In a civil action, Rule 4001 of the Rules of Civil Procedure1, Pa. R.C.P. No. 4001, provides for discovery through the production of documents, and by depositions and interrogatories, for the preparation for a trial of a case. Section 504 of the Administrative Agency Law, 2 Pa. C. S. §504, provides that no adjudication shall be valid as to any party unless he shall have been afforded reasonable notice of a hearing and an opportunity to be heard. Effective cross-examination is one of the great engines in the truth-seeking process. Thus, our legal history shows that the broadest dimensions of constitutional protection must be provided to the fact-finding process.
This Court is not deprived of the power to entertain claims challenging an agency’s failure to afford a constitutional remedy. Department of Public Welfare v. Eisenberg, 499 Pa. 530, 538, 454 A.2d 513, 516 *383(1982) (concurring opinion of former Chief Justice Roberts). Thus, in Callahan v. Pennsylvania State Police, 494 Pa. 461, 431 A.2d 946 (1981), our supreme court held that adjudicatory action cannot be taken validly by any tribunal, whether judicial or administrative, except upon a hearing wherein each party has an opportunity to know of the claims of his opponent, to hear the evidence introduced against him, to cross-examine witnesses, .to introduce evidence on his own behalf and to make argument.
What we are concerned with here is not, as the majority states, the Commission’s refusal to admit a report into evidence because it was cumulative; rather, the issue is the refusal of the Commission to allow pretrial discovery of a report in which the petitioner’s name had been suggested as the tipster.

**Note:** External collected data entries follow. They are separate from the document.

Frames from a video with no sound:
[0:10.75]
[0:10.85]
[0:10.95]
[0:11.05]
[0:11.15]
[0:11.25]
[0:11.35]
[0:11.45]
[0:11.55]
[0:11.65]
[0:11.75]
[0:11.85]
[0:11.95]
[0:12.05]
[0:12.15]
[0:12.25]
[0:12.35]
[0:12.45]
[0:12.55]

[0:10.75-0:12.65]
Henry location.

To allow the report for the limited purpose of use in cross-examination of a witness, where a timely pretrial request has been made, does not comport with the history of the broad dimension of pretrial constitutional protection our courts have provided. Its denial pretrial chills the opportunity to know the claims of the opponent, frustrates an adequate opportunity for cross-examination and does not meet the requirement that due process discovery prior to trial shall be as full and complete as possible. Pretrial discovery is part of the truth-seeking process. When due process is denied, an adjudication is not valid. Callahan.
I would reverse the action of the Civil Service Commission and remand the case to the Commission for a new hearing.